*EXERCISE GOAL*:
Copy the data verbatim and leave out every picture.

Stored data entries
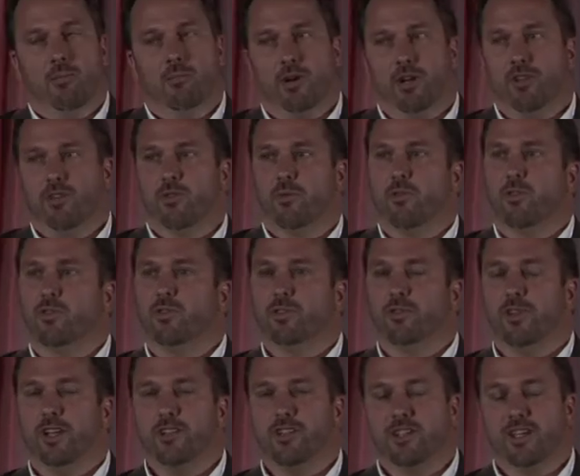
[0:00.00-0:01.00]
But in the world
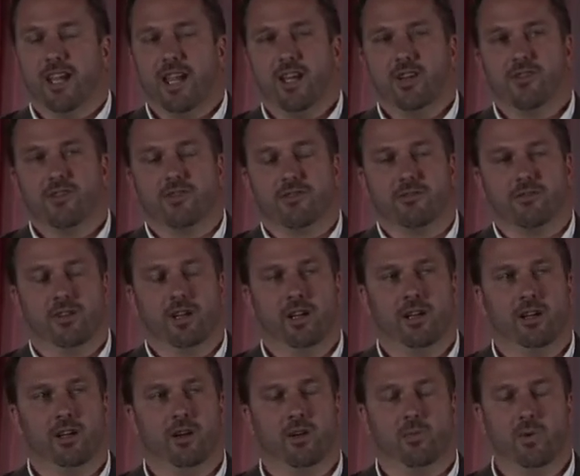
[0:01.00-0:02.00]
of education,
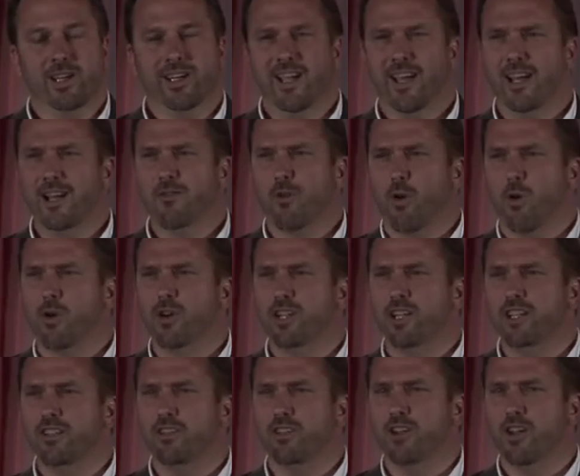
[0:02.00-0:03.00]
we kind of
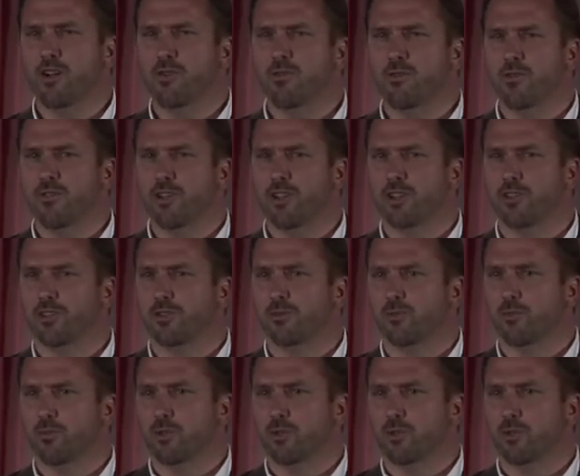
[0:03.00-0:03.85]
already know this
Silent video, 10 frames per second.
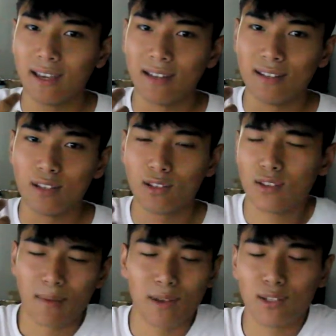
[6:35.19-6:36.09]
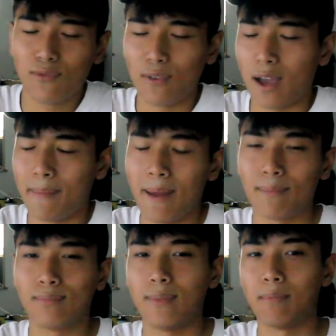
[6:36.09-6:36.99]
and this is, I'm
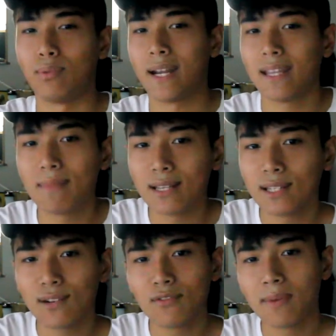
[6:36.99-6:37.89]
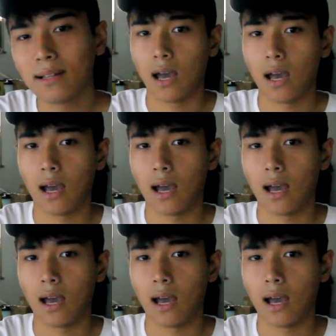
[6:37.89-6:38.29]
not bragging myself about.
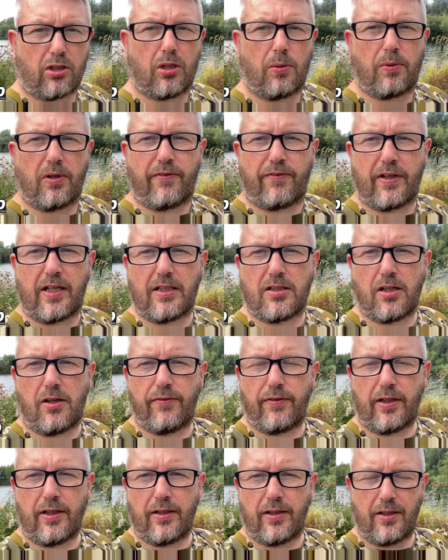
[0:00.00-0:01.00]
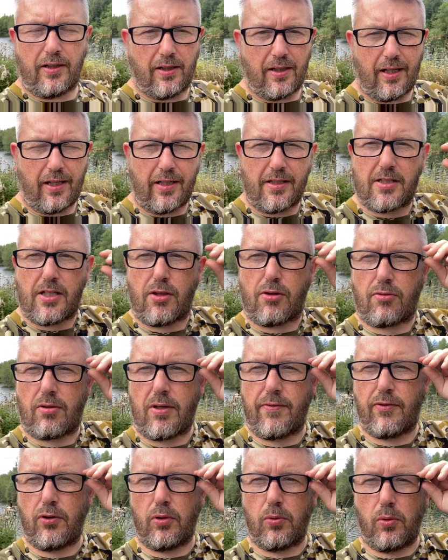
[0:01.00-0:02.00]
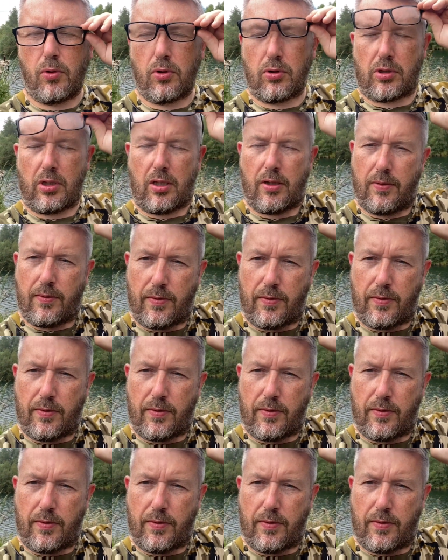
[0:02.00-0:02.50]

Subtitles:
couple of feet off it, and it's in 3 foot of water.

*ANSWER BELOW*:
[0:00.00-0:01.00]
But in the world
[0:01.00-0:02.00]
of education,
[0:02.00-0:03.00]
we kind of
[0:03.00-0:03.85]
already know this
Silent video, 10 frames per second.
[6:35.19-6:36.09]
[6:36.09-6:36.99]
and this is, I'm
[6:36.99-6:37.89]
[6:37.89-6:38.29]
not bragging myself about.
[0:00.00-0:01.00]
[0:01.00-0:02.00]
[0:02.00-0:02.50]

Subtitles:
couple of feet off it, and it's in 3 foot of water.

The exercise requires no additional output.